§ **What you should do**
Retype the records below word for word and omit any image.

(Dataset entries)

------------------------

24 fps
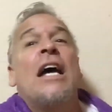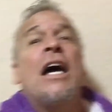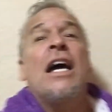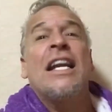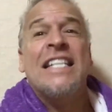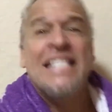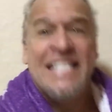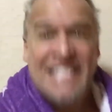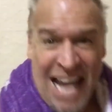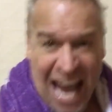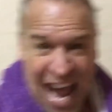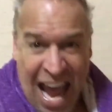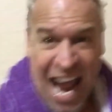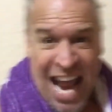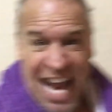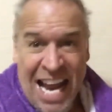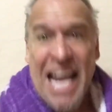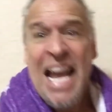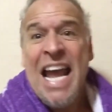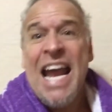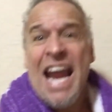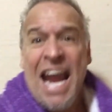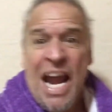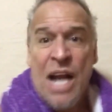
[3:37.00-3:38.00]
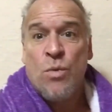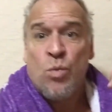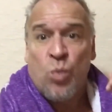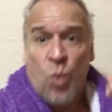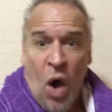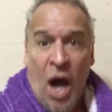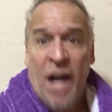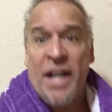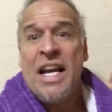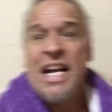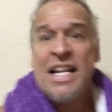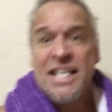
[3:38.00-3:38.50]
day in
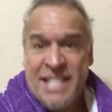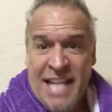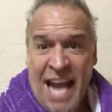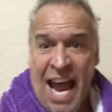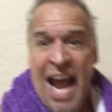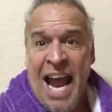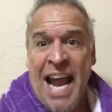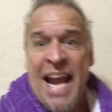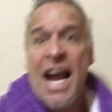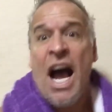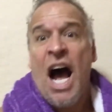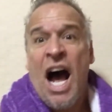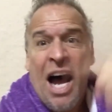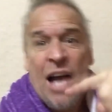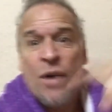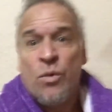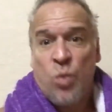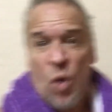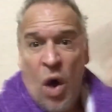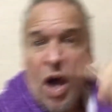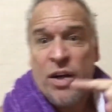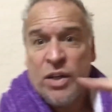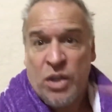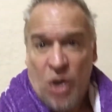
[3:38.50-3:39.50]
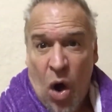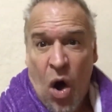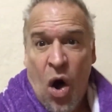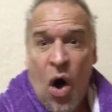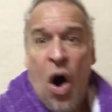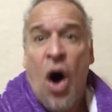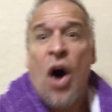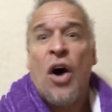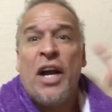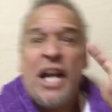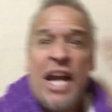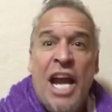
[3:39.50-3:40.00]
one day on one
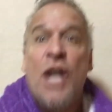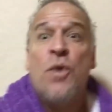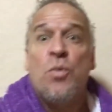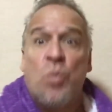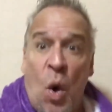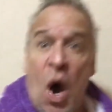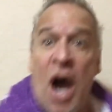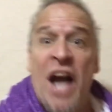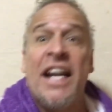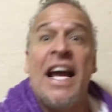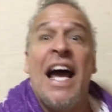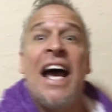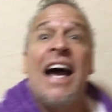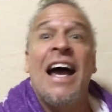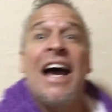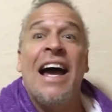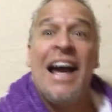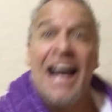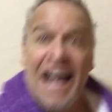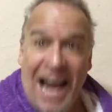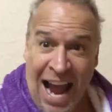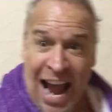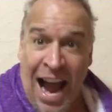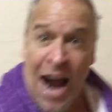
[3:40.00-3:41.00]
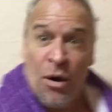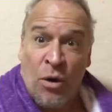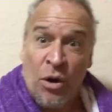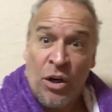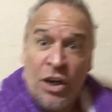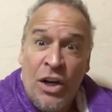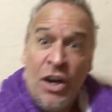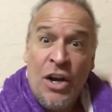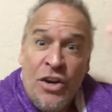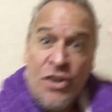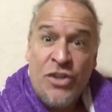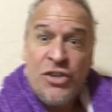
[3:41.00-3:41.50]
call in 1 hour.
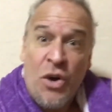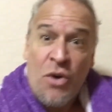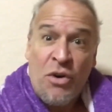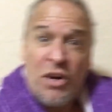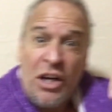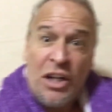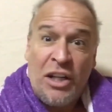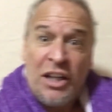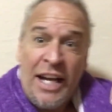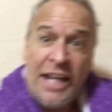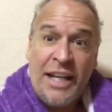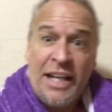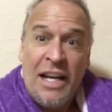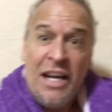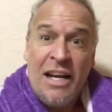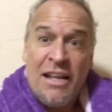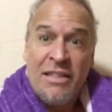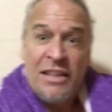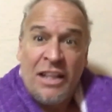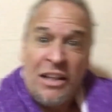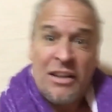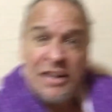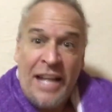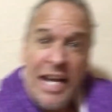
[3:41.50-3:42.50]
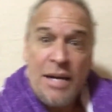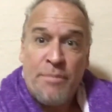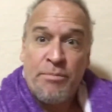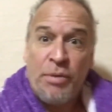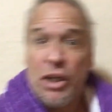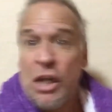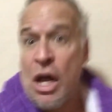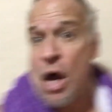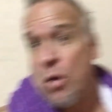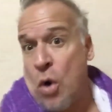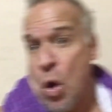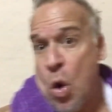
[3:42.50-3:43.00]
So click the link
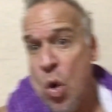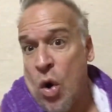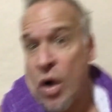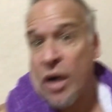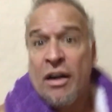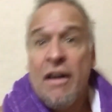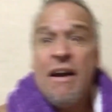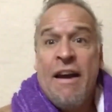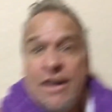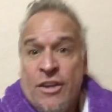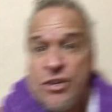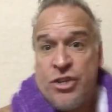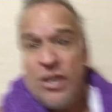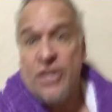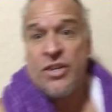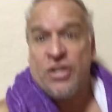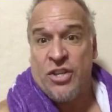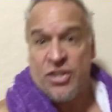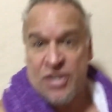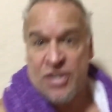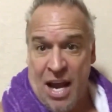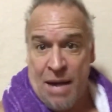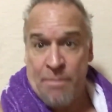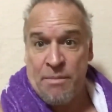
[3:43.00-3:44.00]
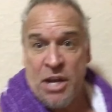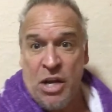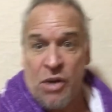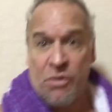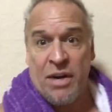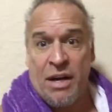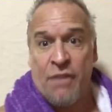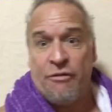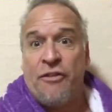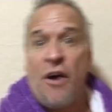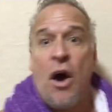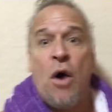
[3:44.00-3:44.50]
below or just send me your
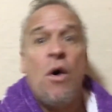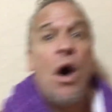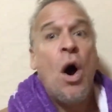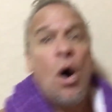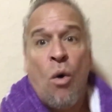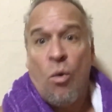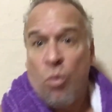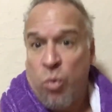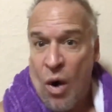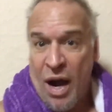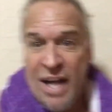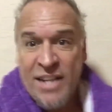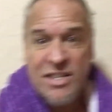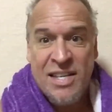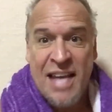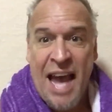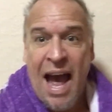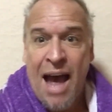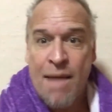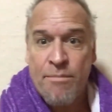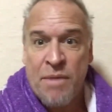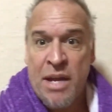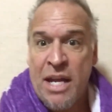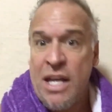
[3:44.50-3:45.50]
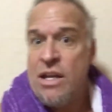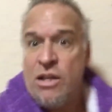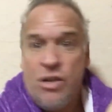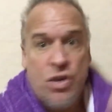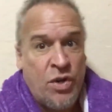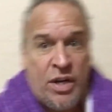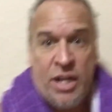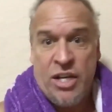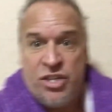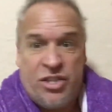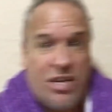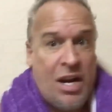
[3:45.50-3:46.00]
info, WhatsApp me. You
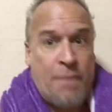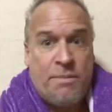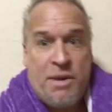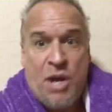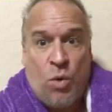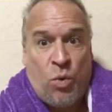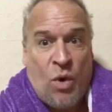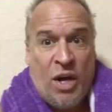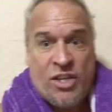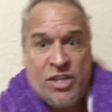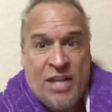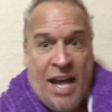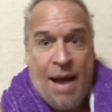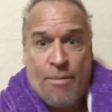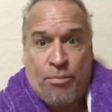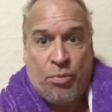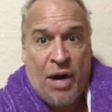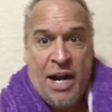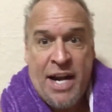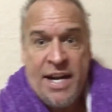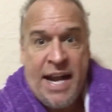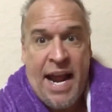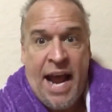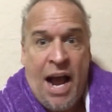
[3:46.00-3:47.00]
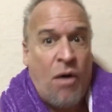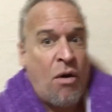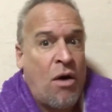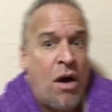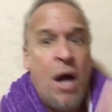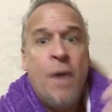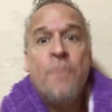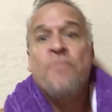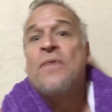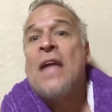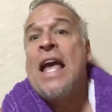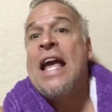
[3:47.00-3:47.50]
can send me a WhatsApp right now
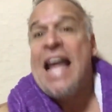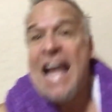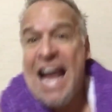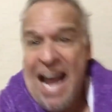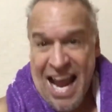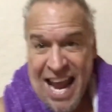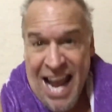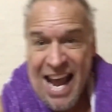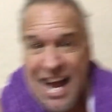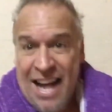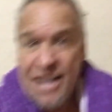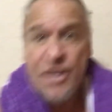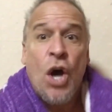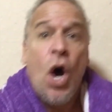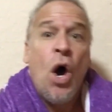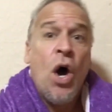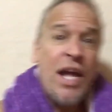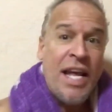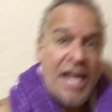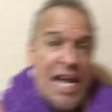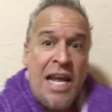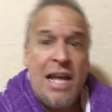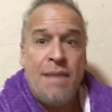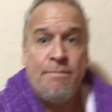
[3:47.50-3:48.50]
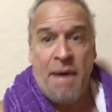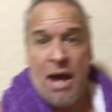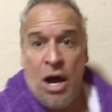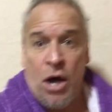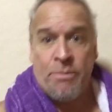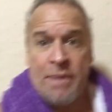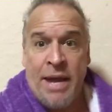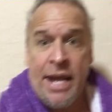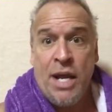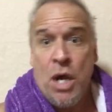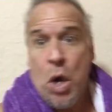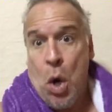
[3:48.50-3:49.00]
and email
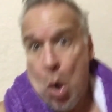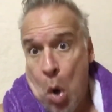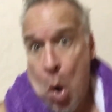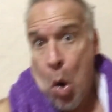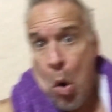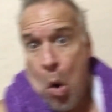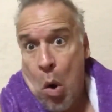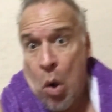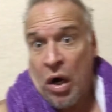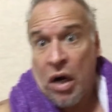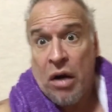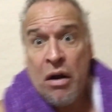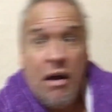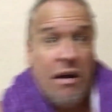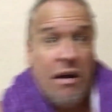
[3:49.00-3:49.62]
me, or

------------------------

§ **Written solution**
24 fps
[3:37.00-3:38.00]
[3:38.00-3:38.50]
day in
[3:38.50-3:39.50]
[3:39.50-3:40.00]
one day on one
[3:40.00-3:41.00]
[3:41.00-3:41.50]
call in 1 hour.
[3:41.50-3:42.50]
[3:42.50-3:43.00]
So click the link
[3:43.00-3:44.00]
[3:44.00-3:44.50]
below or just send me your
[3:44.50-3:45.50]
[3:45.50-3:46.00]
info, WhatsApp me. You
[3:46.00-3:47.00]
[3:47.00-3:47.50]
can send me a WhatsApp right now
[3:47.50-3:48.50]
[3:48.50-3:49.00]
and email
[3:49.00-3:49.62]
me, or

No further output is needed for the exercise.